Bairui SU

March 21, 2023•Github•Website

AntV G2 is a free, open-source, JavaScript library for interactive data visualization. Inspired by the Grammar of Graphics, it enables developers to construct expressive, reusable visualizations through composable primitives rather than predefined charts.

I worked as the project leader of AntV G2 5.0, focusing on the design and implementation of its visualization grammar and rendering architecture. A key challenge was creating abstractions that are flexible enough to support diverse visualization needs while remaining accessible to developers with varying levels of expertise.

Through this work, I contributed to the development of AntV G2 5.0, managing the whole open-source community, improving the documentation and examples, responding to issues and pull requests, and holding workshops and talks. At the time of writing, it has 12.5k stars on GitHub and over 1M monthly downloads on npm, and has been widely adopted in enterprise BI systems and data products, supporting a wide range of real-world analytical scenarios.

AntV G2 Website

Context

As the internal demand for visualizations in enterprise products has grown, limitations of G2’s existing architecture have become increasingly apparent. While recent research has extended the Grammar of Graphics, producing tools like Observable Plot, Vega-Lite, Atom, and Canis, G2 has faced challenges integrating these advances and remaining flexible enough for evolving industrial needs. To address this, our work aims to upgrade G2 to incorporate state-of-the-art research while maintaining industrial applicability, guided by three objectives: Concise, Comprehensive, and Progressive.

Observable Plot

Vega-Lite

Atom

Design Challenges

The biggest challenge for visualization tools is balancing expressiveness and efficiency. Low-level toolkit like D3.js offer maximum flexibility but have a steep learning curve, while high-level chart libraries like Highcharts simplify usage at the cost of flexibility.

Inspired by Wilkinson's The Grammar of Graphics, G2 rejects predefined chart types and instead provides composable visualization components such as geometries, statistics, scales, and coordinates. This approach enables developers to create a wide range of charts with a relatively low learning curve, which contributed to G2's popularity after its open-source release in 2017. However, how to integrate the latest research and remain flexible enough for evolving industrial needs is still a challenge.

D3.js

Highcharts

The Grammar of Graphics

Contributions

My major contributions to AntV G2 5.0 are design and implementation of the new architecture and API, as well as the migration of the existing codebase to the new architecture.

Tutorials

Before writing code, I wrote a tutorial about how to write a mini plot library called Sparrow from scratch, which is a good way to learn core concepts of data visualization and apply them to real data analysis tasks. After I published the tutorial, a lot of people read it and wanted to contribute to G2's open-source community. This is also a good preparation for me to implement G2 from scratch.

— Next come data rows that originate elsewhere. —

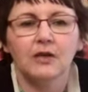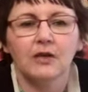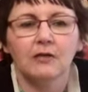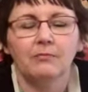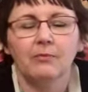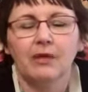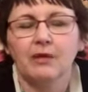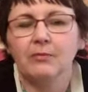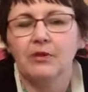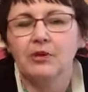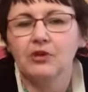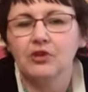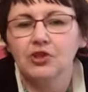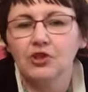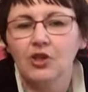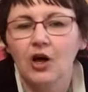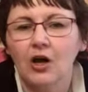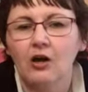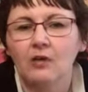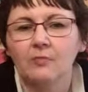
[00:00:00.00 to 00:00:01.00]
Maybe a
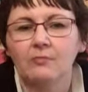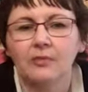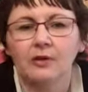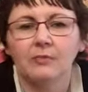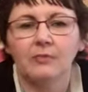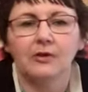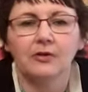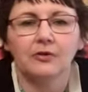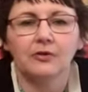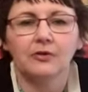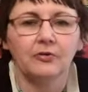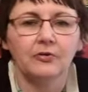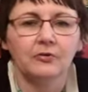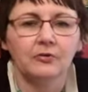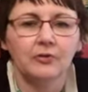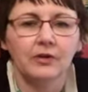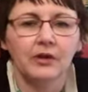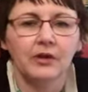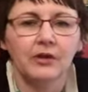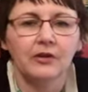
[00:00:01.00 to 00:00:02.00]
job, maybe a
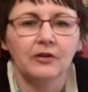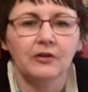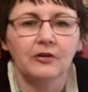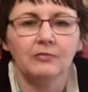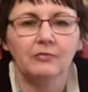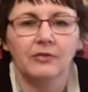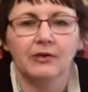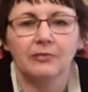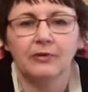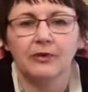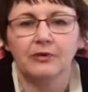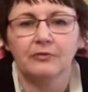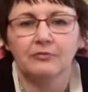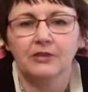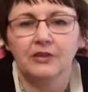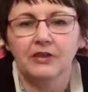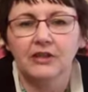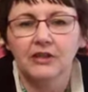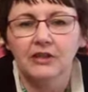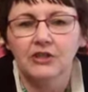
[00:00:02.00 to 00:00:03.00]
career, maybe a
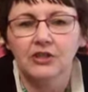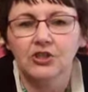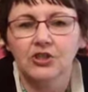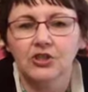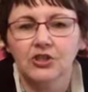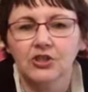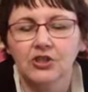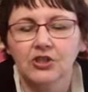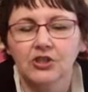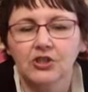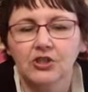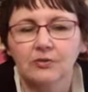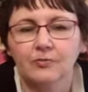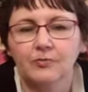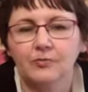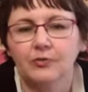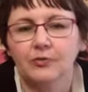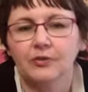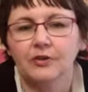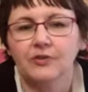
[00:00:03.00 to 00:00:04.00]
relationship,
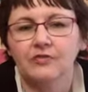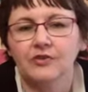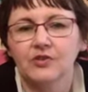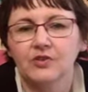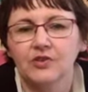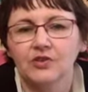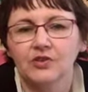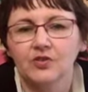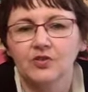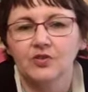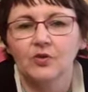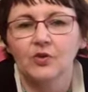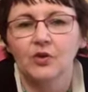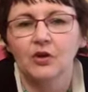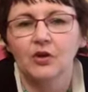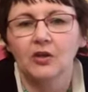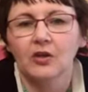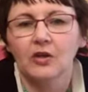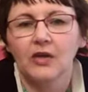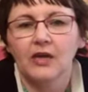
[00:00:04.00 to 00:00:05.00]
or even
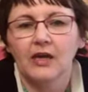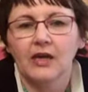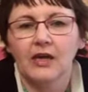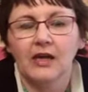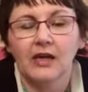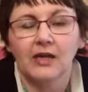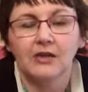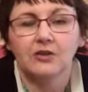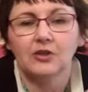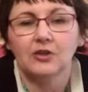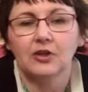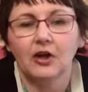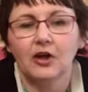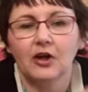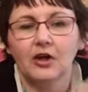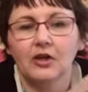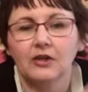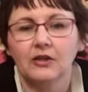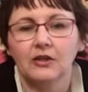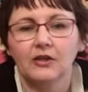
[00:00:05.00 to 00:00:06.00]
school. And you
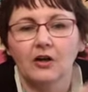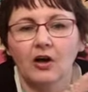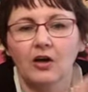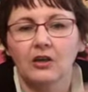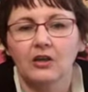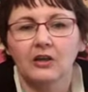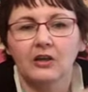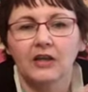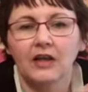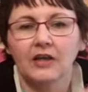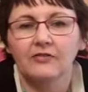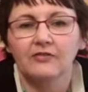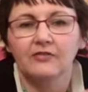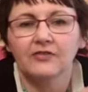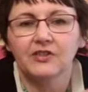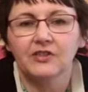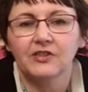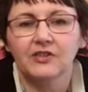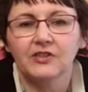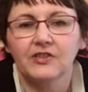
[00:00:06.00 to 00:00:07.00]
kind of got
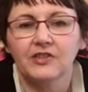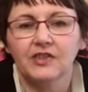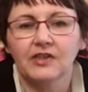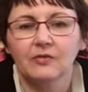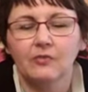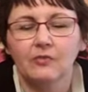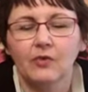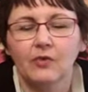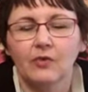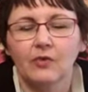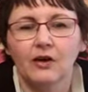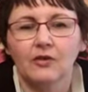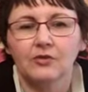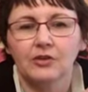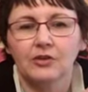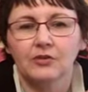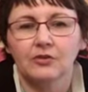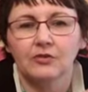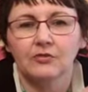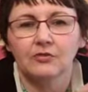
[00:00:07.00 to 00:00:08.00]
left and said, wow,
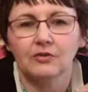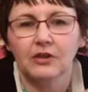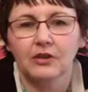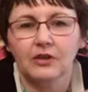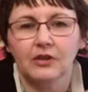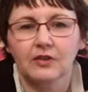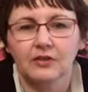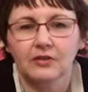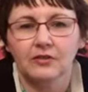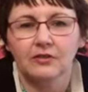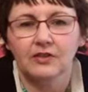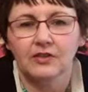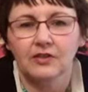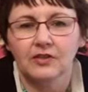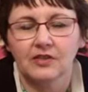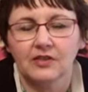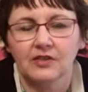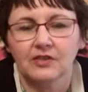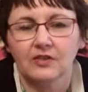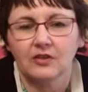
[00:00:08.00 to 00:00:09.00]
you know, like,
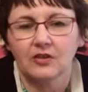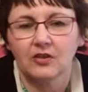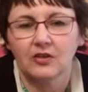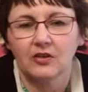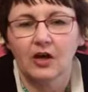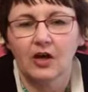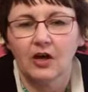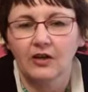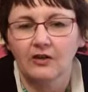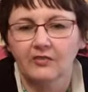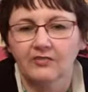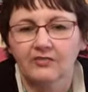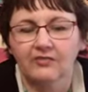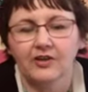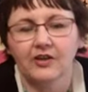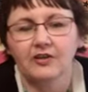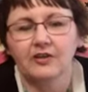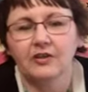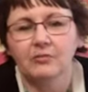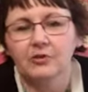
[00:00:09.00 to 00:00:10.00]
this is a lot of
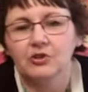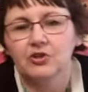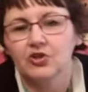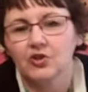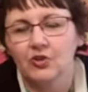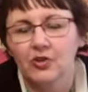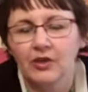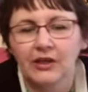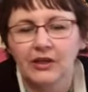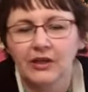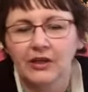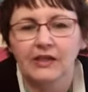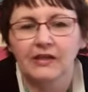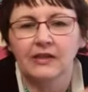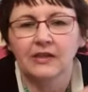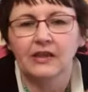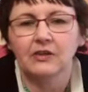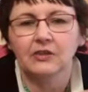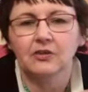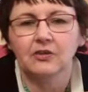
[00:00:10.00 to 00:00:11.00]
fun, I'm enjoying it. And
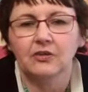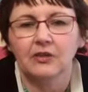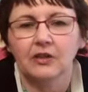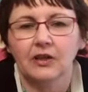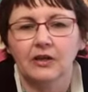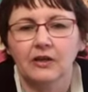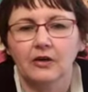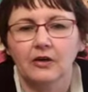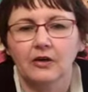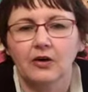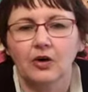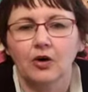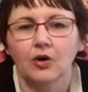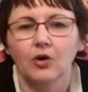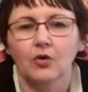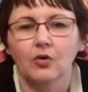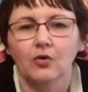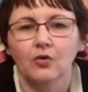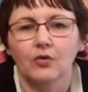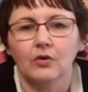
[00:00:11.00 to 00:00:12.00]
then you're like,
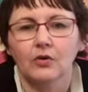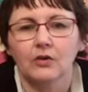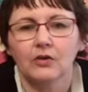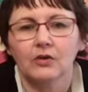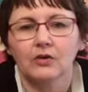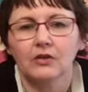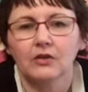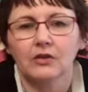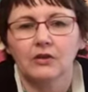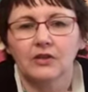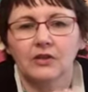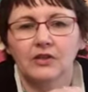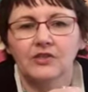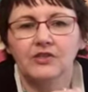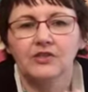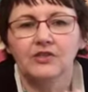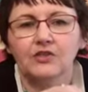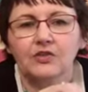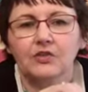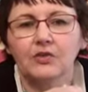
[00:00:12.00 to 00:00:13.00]
oh, it's
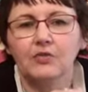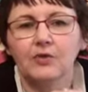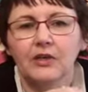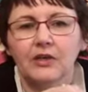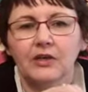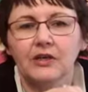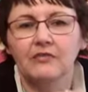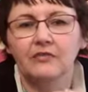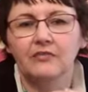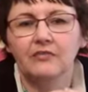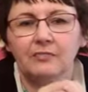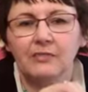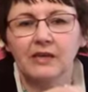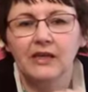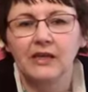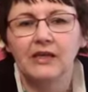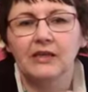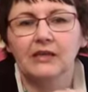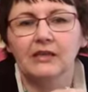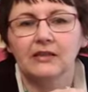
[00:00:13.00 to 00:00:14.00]
a new way of
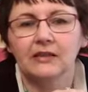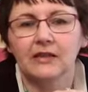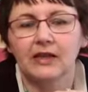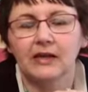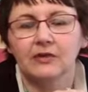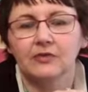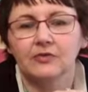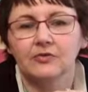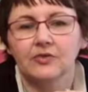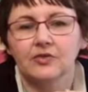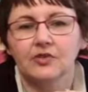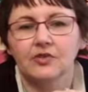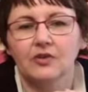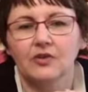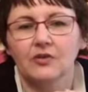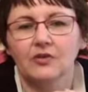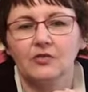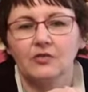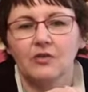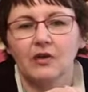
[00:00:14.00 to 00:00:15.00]
being now,
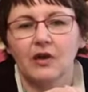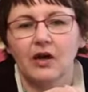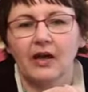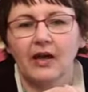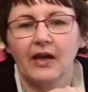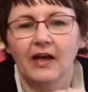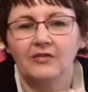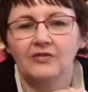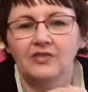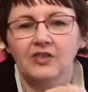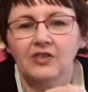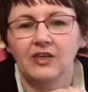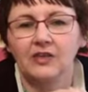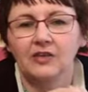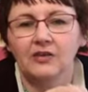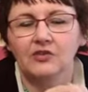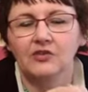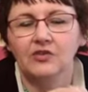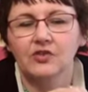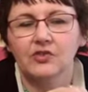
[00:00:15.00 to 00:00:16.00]
so I have to get
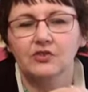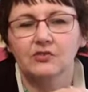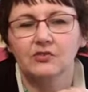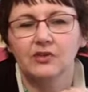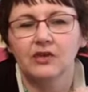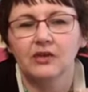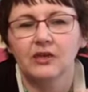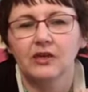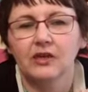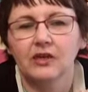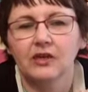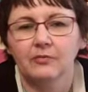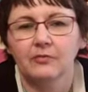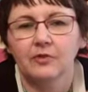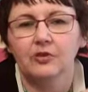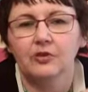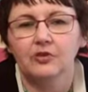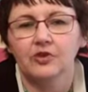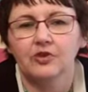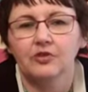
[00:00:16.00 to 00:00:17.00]
used to it, and I'm
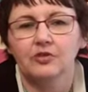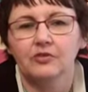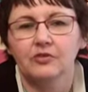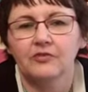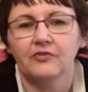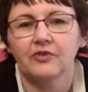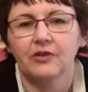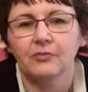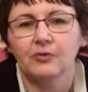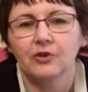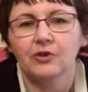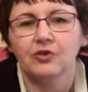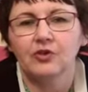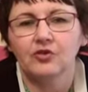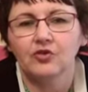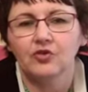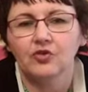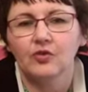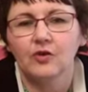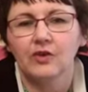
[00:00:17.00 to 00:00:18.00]
not sure if I'm going to
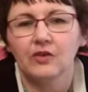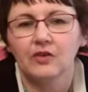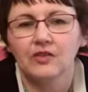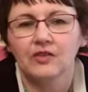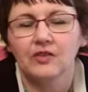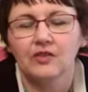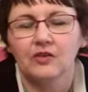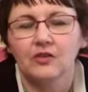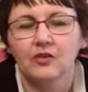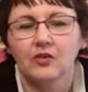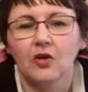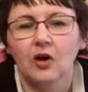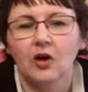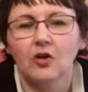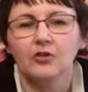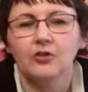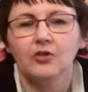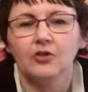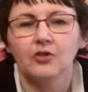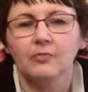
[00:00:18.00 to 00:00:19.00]
enjoy this in the
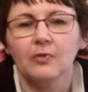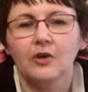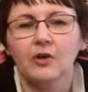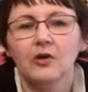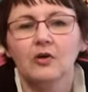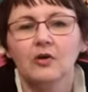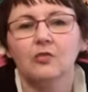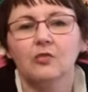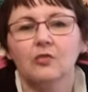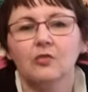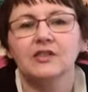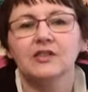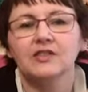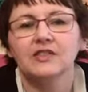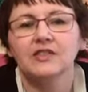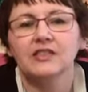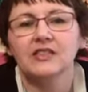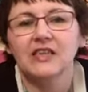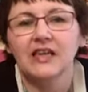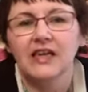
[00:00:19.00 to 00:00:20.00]
long term. What
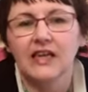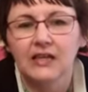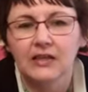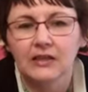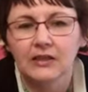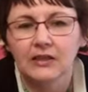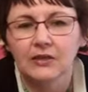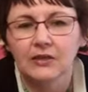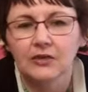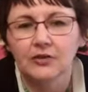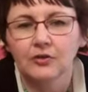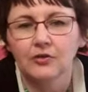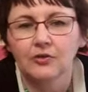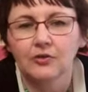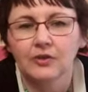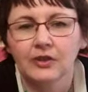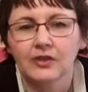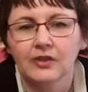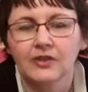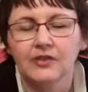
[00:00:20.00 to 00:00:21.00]
it's telling you
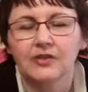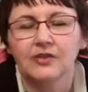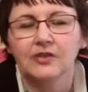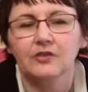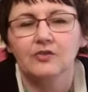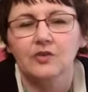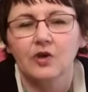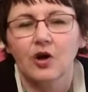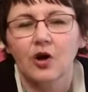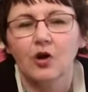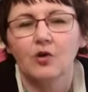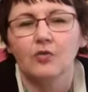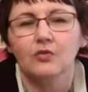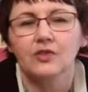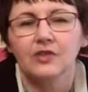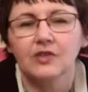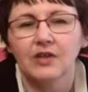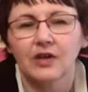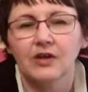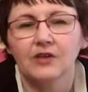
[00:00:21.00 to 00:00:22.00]
is there's
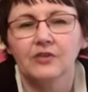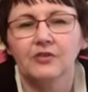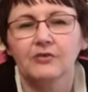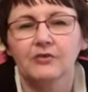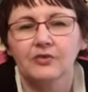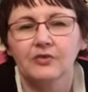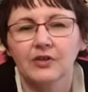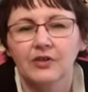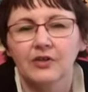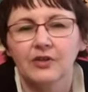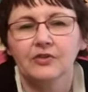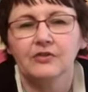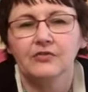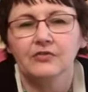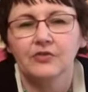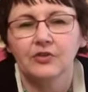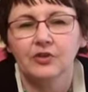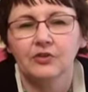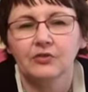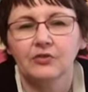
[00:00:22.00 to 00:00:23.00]
always other things
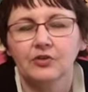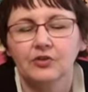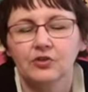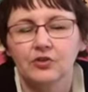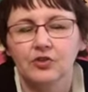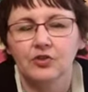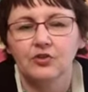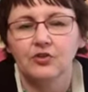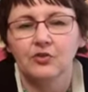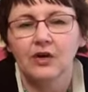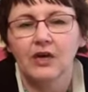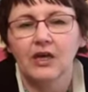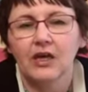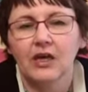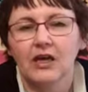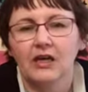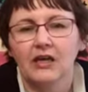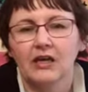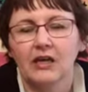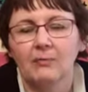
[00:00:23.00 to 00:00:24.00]
for you to do
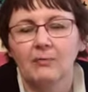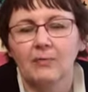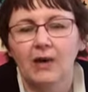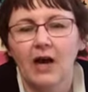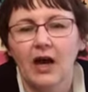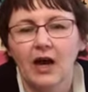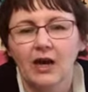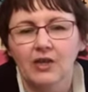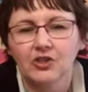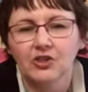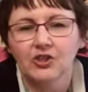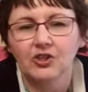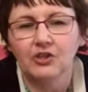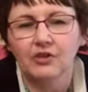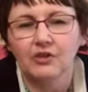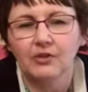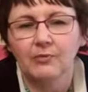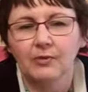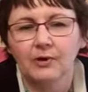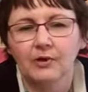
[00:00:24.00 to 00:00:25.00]
and get
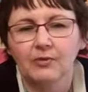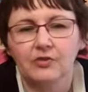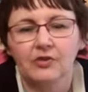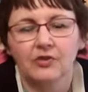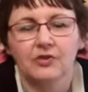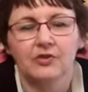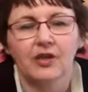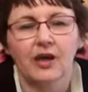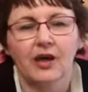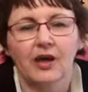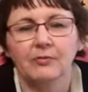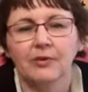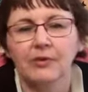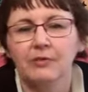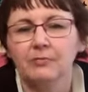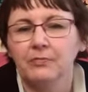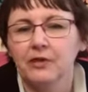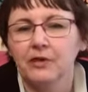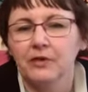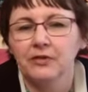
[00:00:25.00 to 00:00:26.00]
passionate about. So that
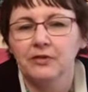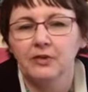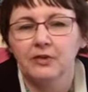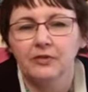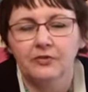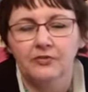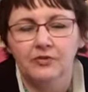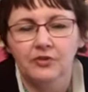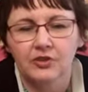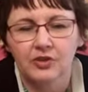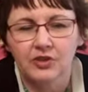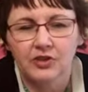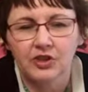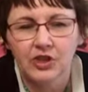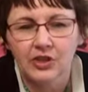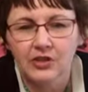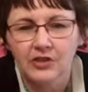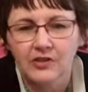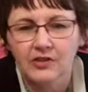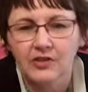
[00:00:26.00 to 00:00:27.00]
might be another
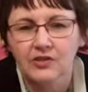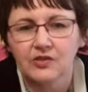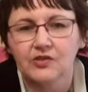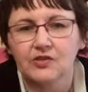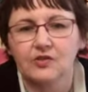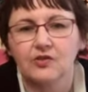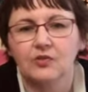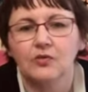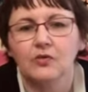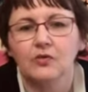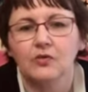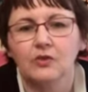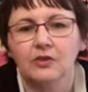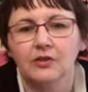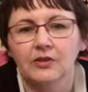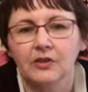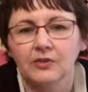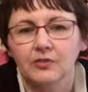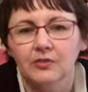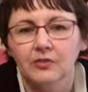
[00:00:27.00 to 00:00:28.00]
chance at school,
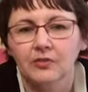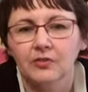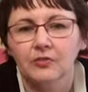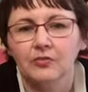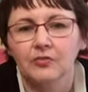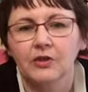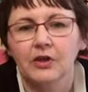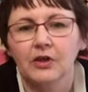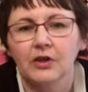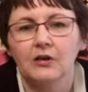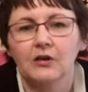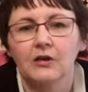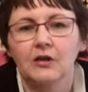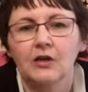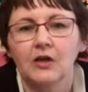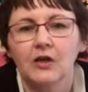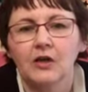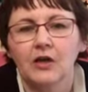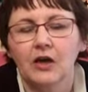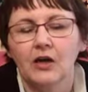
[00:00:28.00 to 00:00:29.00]
another career,
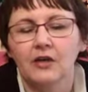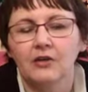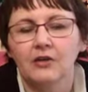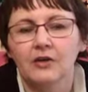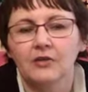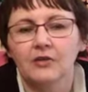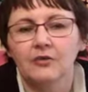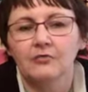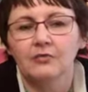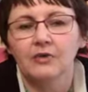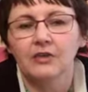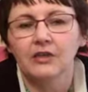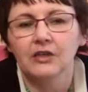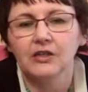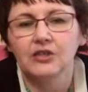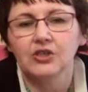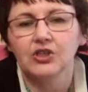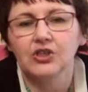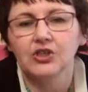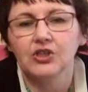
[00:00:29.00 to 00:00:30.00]
another
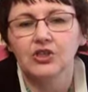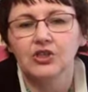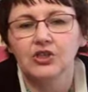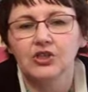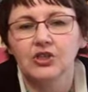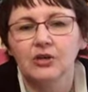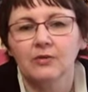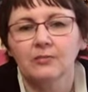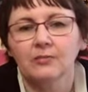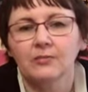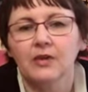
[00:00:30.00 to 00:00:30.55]
relationship.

Sparrow Tutorial in Juejin Sparrow

Sparrow Website Sparrow

Sparrow Github Repository

Helper libraries

After writing the tutorial, I first implemented two very important helper libraries for G2: AntV Scale and AntV Coord. AntV Scale is a toolkit for mapping abstract data into visual representation, and AntV Coord is a toolkit for apply point transformations for vector graphics. Both of them play a crucial role in mapping data to pixels. So I wanted to make them reliable and performant.

AntV Scale

AntV Coord

Dual API styles

In the previous version, G2 only supports function API. Inspired by Vega, in order to make it more portable, declarative and structural, I designed the specification (spec) API, giving developers flexible ways to declare visualizations. For example, the following group bar charts can be declared in both function API and spec API in different styles:

Group Bar Chart

Function API

Spec API

Marks as first-class citizens

Inspired by Observable Plot, I unified geometries, annotations and components (axes, legends, titles, etc.) and designed composable marks, enabling consistent features and extensibility. In the past, G2 was limited to statistical charts. With the help of these new features, G2 can now be used to create a wide range of charts, including geographic maps, tree diagrams, graph visualizations and even 3D charts. Here are some examples:

Composite Marks, Tree Diagram, Graph Visualization and 3D Chart

This also means G2 now supports a wide range of dual charts:

Dual Charts

Flattened transform API

Inspired by Observable Plot, we want G2 to support exploratory data analysis, so I designed the transform API to declare post-encoding transformations as arrays for simpler and more flexible data manipulation. Here are some examples:

Transform Examples

Encodable animation properties

Data storytelling is a very interesting and powerful way to tell a story with data. Inspired by Canis, I designed the encodable animation properties to allow developers to easily animate data, allowing them to be transformed alongside visual elements.

View tree architecture

Inspired by Vega and Atom, I designed the view tree architecture to organize multiple views spatially and temporally, enhancing complex visualization composition. First, I designed flex, repeat and facet components to better support small multiples and faceted charts:

Facet

Then, I made all composition components (flex, repeat, facet) can be nested, so that developers can create unit visualizations. Here are some examples based on the the Titanic dataset:

Titanic Unit Visualization 1 Unit 1

Titanic Unit Visualization 2

Surprisingly, this new architecture also enables keyframe animations. Here is a demo inspired by d3.js stock animations:

Reflection

Developing G2 5.0 has been a challenging and rewarding experience. It provided me with a solid technical foundation in building large-scale libraries, hands-on experience in maintaining an open-source community, and the opportunity to develop a systematic approach to designing creative tools from the ground up. But most importantly, it provided me with two important insights.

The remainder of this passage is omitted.